Markets for the Digital Generation

Axa bets on weather.

Blogged in Climate, New and different, *, Flat World by Sean Monday May 8, 2006

As reported in the IHT, the World Food Programme and Axa Re have entered into what they describe as the “the world’s first insurance contract for humanitarian emergencies”:

For food relief groups, the primary problem is raising enough money; the second problem is getting it on time. In March, the UN World Food Program announced a novel way to combat both problems: It has paid $930,000 for an insurance policy against drought in Ethiopia. If rainfall indicators at 26 sites drop below a certain level between March and October of this year - a sign the harvest could fail - the French insurer AXA Ré will pay the agency up to $7.1 million, which it will distribute to 67,000 affected households.

The contract or policy is described by the WFP as a derivative based upon a calibrated index of rainfall data gathered from 26 weather stations across Ethiopia, taking advantage of financial and technical innovations in the weather risk market. Payment will be triggered when data gathered over a period from March to October 2006 indicates that rainfall is significantly below historic averages, pointing to the likelihood of widespread crop failure.

The Lex column of the FT digs into the math:

[The WFP] will pay Axa a $930,000 annual fee in return for a maximum payout of $7.1mn. Unlike insurance, the payout is not related to loss. Axa will stump up if Ethiopian rainfall is below a defined level.

Derivatives redistribute risk, for a price. Has the WFP got value for money? Based on 30 years data it estimates a 10% chance of a payout in any year, compared to a fee equivalent to 13% of the payout value. Superficially that does not look attractive. Weather, however, is volatile and, broadly, follows a “random walk”: two consecutive droughts are possible. Axa, which beat four other bidders, also says a 3-year contract would be cheaper, although climate change means it will not usually write cover beyond this.

The WFP’s pilot is logical. It creates an economic synergy in ther form of a risk uncorrelated to insurance companies’ existing exposures. The alternative is disasterously slow. The Axa contract should allow the WFP to start disbursements to farmers within 6 weeks of it identifying that a harvest has failed. Conventional aid might take three-five months to arrive, by when the damage to farmers’ livelihoods has occured.

This is indeed very exciting stuff. But a few observations.

If this example doesn’t illustrate the semantic fallacy of distinguishing between trading and hedging or betting and insuring, I don’t know what it will take to convince those that perpetuate this mythology. In this case, the two parties framed their transaction as an insurance policy. I would guess this is because: (a) the counterparty (Axa Re) is an insurance company, (b) the legal documentation I would assume takes the form of an insurance policy and (c) ‘insurance’ sounds sensible and prudent. However, the (same identical) transaction could just have easily (and accurately, at least in terms of economic effect) been described differently.
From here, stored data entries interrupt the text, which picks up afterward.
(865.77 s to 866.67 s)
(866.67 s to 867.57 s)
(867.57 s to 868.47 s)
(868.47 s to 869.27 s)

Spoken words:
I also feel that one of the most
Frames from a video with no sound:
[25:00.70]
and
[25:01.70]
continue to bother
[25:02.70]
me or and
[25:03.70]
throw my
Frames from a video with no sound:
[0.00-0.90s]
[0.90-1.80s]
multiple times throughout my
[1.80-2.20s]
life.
If the counterparty had been an investment bank for instance, the transaction could well have been described as the WFP having purchased a digital out-of-the-money put on rainfall (with a strike set at some defined point below the historical average, paying an option premium of $930,000, with a fixed pay-out of $7.1mn.) Indeed, option pricing models (and some assumption of implied volatility of future rainfall) are needed to price this properly (a fact the FT alludes to in their back-of-the-envelope analysis.) If the counterparty had been William Hill, or if Axa Re had traded on Betfair, the transaction would have been described as the WFP ‘backing*’ (to the tune of $930,000) future rainfall being below average, at (decimal) odds of 7.63 to 1. Obviously, Axa Re is ‘laying*’ the outcome.
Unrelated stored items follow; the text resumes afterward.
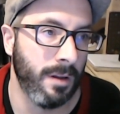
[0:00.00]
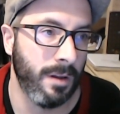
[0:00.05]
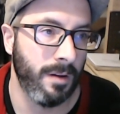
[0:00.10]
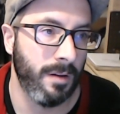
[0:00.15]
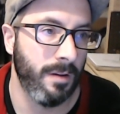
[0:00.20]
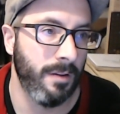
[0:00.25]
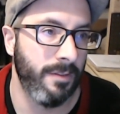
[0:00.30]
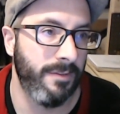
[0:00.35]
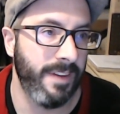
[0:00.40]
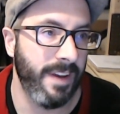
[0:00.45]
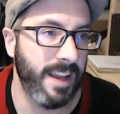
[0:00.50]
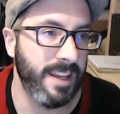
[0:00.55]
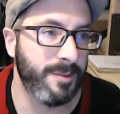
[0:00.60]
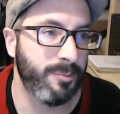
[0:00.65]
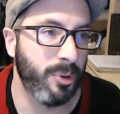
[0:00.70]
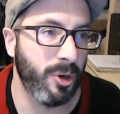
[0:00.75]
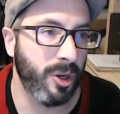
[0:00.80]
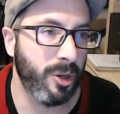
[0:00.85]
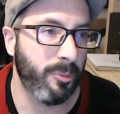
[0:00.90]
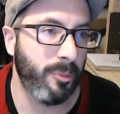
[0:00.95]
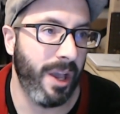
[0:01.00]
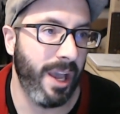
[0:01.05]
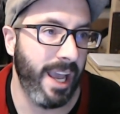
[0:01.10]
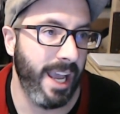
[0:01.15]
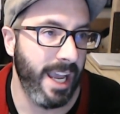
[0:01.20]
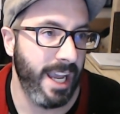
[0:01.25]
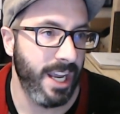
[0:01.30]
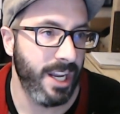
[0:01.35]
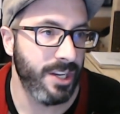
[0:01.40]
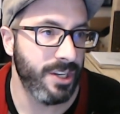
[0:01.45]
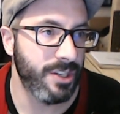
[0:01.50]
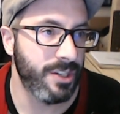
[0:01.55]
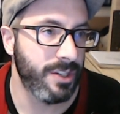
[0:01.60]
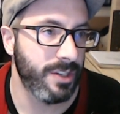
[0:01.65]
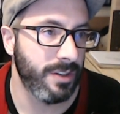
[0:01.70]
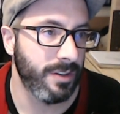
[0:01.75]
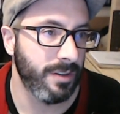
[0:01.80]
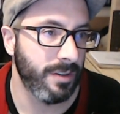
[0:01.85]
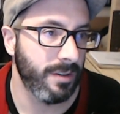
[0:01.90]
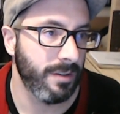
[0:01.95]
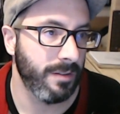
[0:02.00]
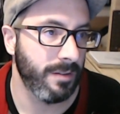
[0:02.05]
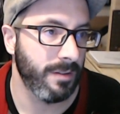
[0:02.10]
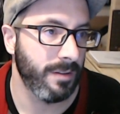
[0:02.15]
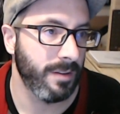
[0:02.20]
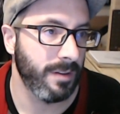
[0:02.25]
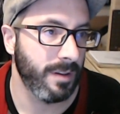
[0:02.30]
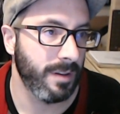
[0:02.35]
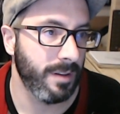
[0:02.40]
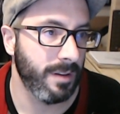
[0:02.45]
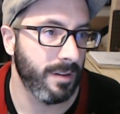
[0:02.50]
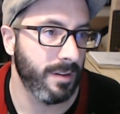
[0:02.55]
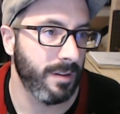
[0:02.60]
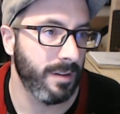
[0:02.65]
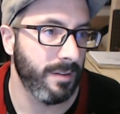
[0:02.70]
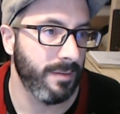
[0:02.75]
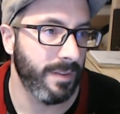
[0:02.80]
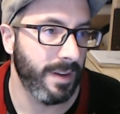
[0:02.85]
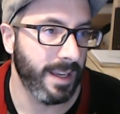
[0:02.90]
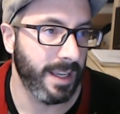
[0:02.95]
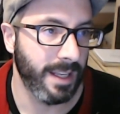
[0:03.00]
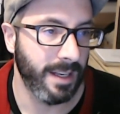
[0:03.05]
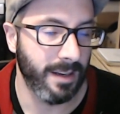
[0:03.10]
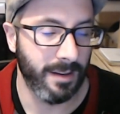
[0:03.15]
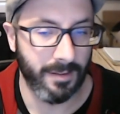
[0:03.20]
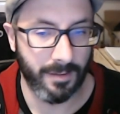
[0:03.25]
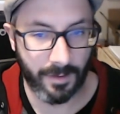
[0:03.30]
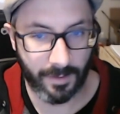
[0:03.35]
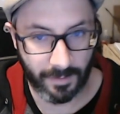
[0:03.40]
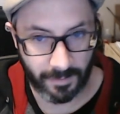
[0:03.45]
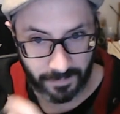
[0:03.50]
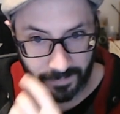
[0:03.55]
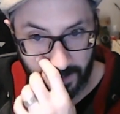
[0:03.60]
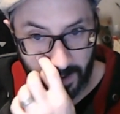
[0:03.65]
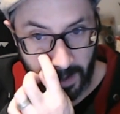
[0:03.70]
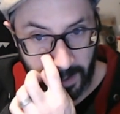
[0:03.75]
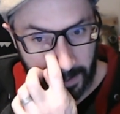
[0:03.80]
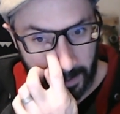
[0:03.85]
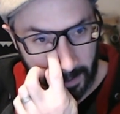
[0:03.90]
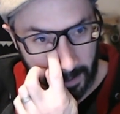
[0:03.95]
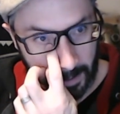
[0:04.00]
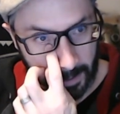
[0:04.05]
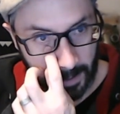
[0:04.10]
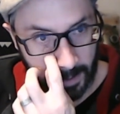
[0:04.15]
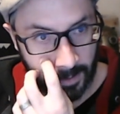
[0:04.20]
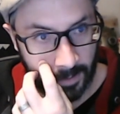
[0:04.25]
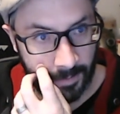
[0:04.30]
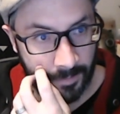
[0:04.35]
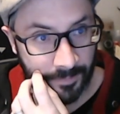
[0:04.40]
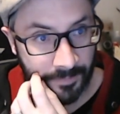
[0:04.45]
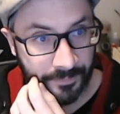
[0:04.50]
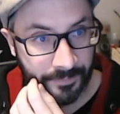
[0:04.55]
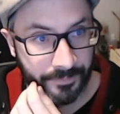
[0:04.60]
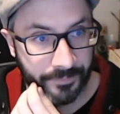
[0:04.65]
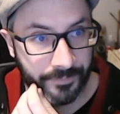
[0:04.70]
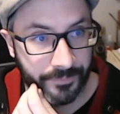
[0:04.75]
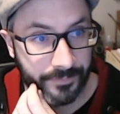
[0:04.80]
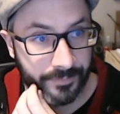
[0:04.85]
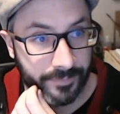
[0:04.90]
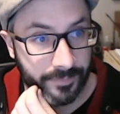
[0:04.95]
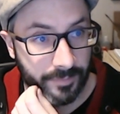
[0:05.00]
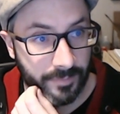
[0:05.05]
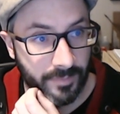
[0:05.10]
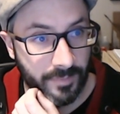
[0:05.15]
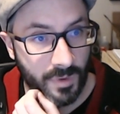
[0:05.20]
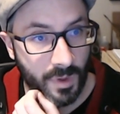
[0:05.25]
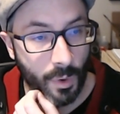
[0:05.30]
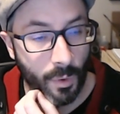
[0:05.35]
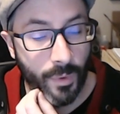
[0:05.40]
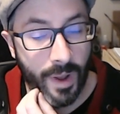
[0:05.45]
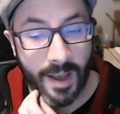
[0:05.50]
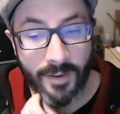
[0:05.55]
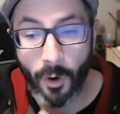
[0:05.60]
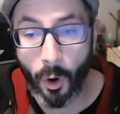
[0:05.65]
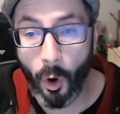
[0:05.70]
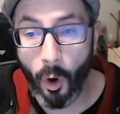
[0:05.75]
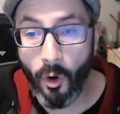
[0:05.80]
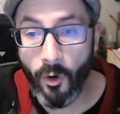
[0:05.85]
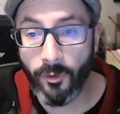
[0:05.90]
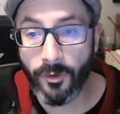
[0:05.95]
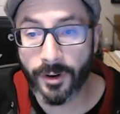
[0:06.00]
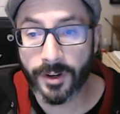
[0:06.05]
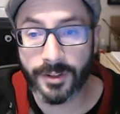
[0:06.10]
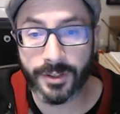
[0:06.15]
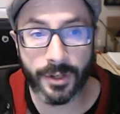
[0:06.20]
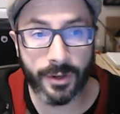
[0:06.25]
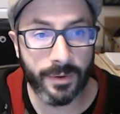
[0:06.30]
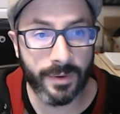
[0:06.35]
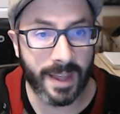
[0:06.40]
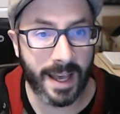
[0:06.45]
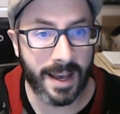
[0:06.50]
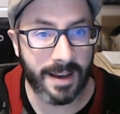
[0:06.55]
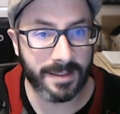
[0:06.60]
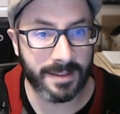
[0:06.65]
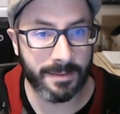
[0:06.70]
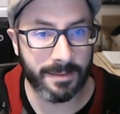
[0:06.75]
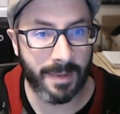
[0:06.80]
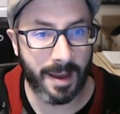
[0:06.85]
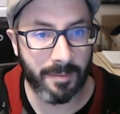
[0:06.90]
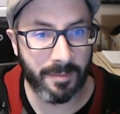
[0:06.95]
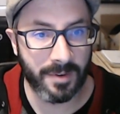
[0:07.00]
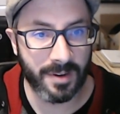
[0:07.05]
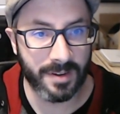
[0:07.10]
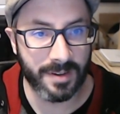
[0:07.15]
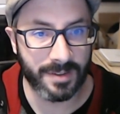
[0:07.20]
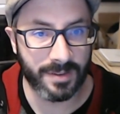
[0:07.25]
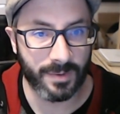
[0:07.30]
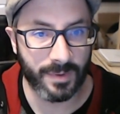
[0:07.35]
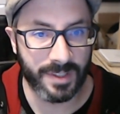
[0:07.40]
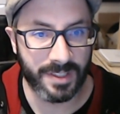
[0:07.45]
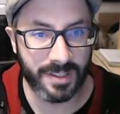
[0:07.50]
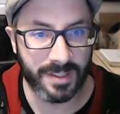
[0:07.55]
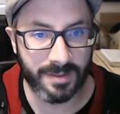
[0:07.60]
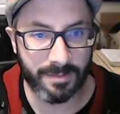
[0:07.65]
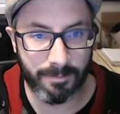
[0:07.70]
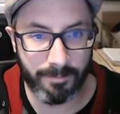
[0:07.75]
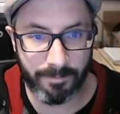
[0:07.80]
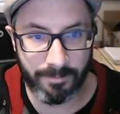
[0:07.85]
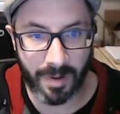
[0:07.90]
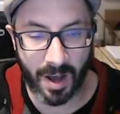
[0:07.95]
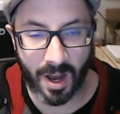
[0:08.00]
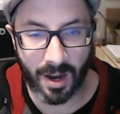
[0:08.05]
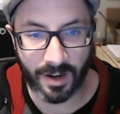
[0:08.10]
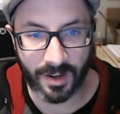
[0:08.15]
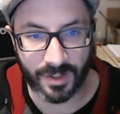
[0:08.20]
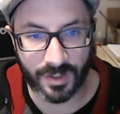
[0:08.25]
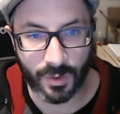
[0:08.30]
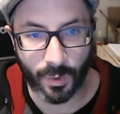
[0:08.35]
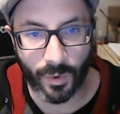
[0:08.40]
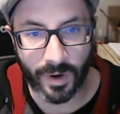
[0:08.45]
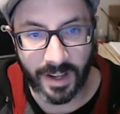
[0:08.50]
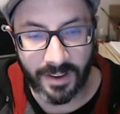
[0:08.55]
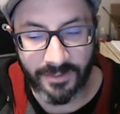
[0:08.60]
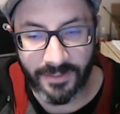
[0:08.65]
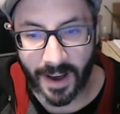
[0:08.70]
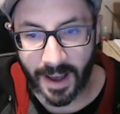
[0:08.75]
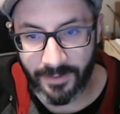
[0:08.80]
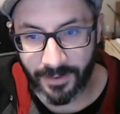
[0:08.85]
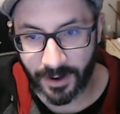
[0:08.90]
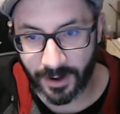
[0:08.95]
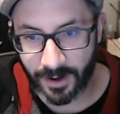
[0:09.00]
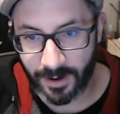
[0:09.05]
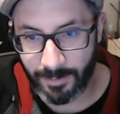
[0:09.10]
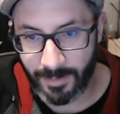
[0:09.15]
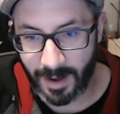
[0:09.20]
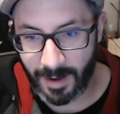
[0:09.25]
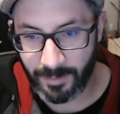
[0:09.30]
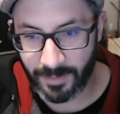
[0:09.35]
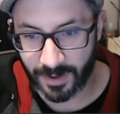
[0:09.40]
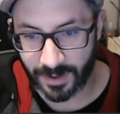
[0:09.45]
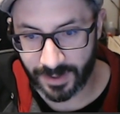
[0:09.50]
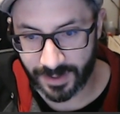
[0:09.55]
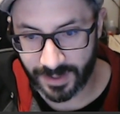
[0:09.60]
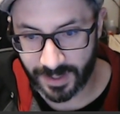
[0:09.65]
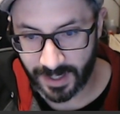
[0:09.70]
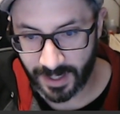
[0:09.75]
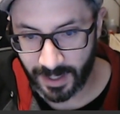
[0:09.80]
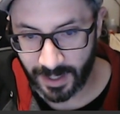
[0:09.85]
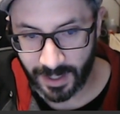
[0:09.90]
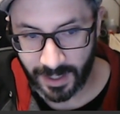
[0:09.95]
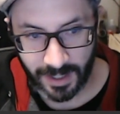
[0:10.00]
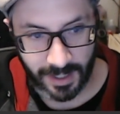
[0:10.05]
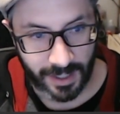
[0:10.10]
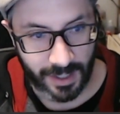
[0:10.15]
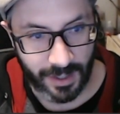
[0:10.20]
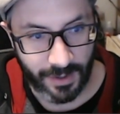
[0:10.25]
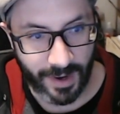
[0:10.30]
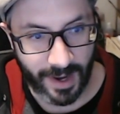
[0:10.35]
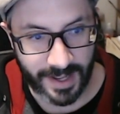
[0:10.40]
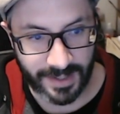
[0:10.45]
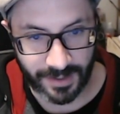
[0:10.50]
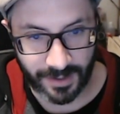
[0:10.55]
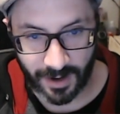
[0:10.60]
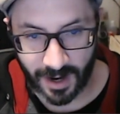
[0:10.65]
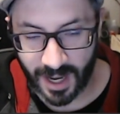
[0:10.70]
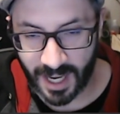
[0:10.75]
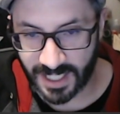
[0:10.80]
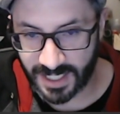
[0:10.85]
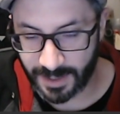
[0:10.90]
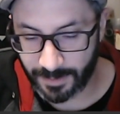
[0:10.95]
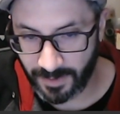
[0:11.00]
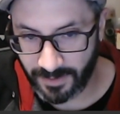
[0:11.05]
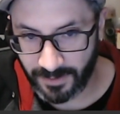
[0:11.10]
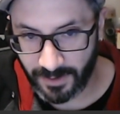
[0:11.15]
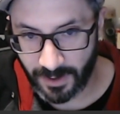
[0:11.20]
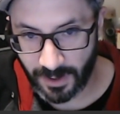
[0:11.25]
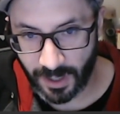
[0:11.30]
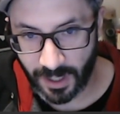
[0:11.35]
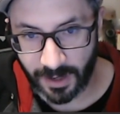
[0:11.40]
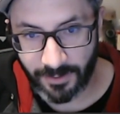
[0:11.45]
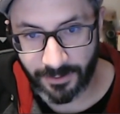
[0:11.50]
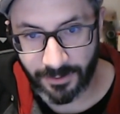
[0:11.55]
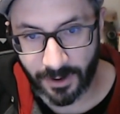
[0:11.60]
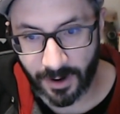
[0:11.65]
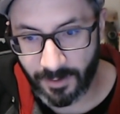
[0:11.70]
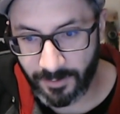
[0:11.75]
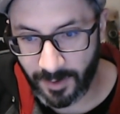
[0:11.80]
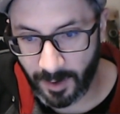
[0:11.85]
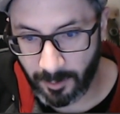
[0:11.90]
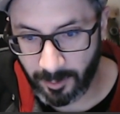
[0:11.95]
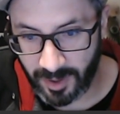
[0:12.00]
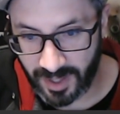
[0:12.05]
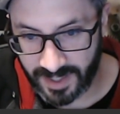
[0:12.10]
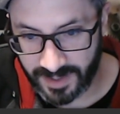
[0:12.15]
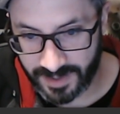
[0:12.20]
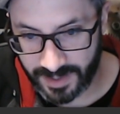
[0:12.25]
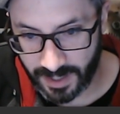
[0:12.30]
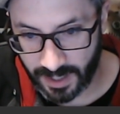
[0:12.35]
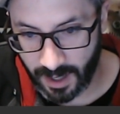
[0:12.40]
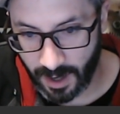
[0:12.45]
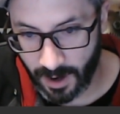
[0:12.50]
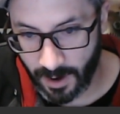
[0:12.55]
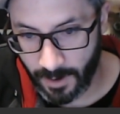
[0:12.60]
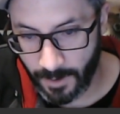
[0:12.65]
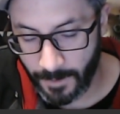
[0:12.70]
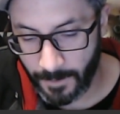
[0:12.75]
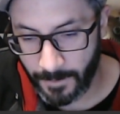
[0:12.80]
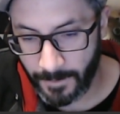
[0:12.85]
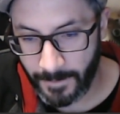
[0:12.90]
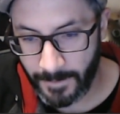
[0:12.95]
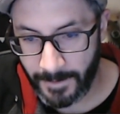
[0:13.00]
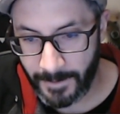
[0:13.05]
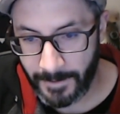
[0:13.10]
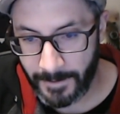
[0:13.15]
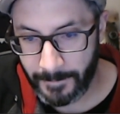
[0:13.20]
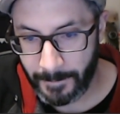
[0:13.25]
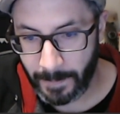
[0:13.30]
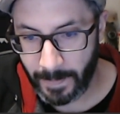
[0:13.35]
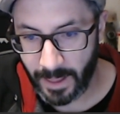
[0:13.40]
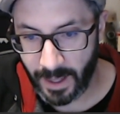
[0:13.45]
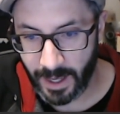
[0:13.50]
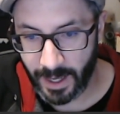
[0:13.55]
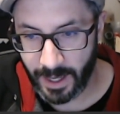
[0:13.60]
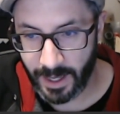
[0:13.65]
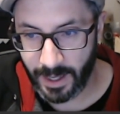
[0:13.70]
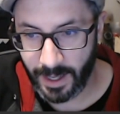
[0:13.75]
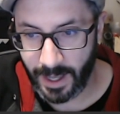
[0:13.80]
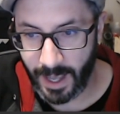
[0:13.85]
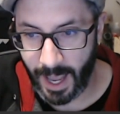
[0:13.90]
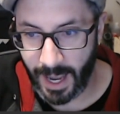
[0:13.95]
Facebook page. If I can find it here. We have over 2,000 members, which is bonkers. 2,500 members. You guys are awesome. If you're looking for a fun place to go, hang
Now imagine if those Ethopian farmers the WFP is trying to help had access directly to this market using a mobile phone to trade on a market on local meteorological conditions. Or combined with microfinance to increase access to capital; as a lender you would be much happier lending against a crop that was insured against failure. Similar to what I wrote last week:

Imagine 200 million Chinese farmers trading and hedging their inputs and outputs every week with a few clicks on a 3G phone… a real living smart sensor network on a vast scale. Markets meet the flat world.

And people in these countries understand markets:
“This insurance scheme is a good idea,” says Hamu. “If I’m promised 900 birr (100 dollars) before the real drought begins, this will help. I might not have to sell my animals and I can buy some food to feed my family. “I may even buy haricot beans and maize seeds to renew my stocks and keep them for sowing until the rains come.” … “If I had some capital, I’d invest it in buying and selling different goods, I’d become a tradesman, an entrepreneur. Salesmen are very clever people and the life is lucrative and good,” he says. But although he dreams of bigger and better things, at the moment what Hamu really needs is the peace of mind that when the next drought hits, which is more probable than not, he will not have to part with the family’s much prized, and hard won, goat, oxen sheep and donkey.

The nexus of prediction markets and microlending and mobile technologies and climate change is one I find fascinating and offers great potential for improving the lives of millions and millions of people across the globe.

*To Back a selection is to place a bet for something to happen. To Lay a bet is to back something not to happen.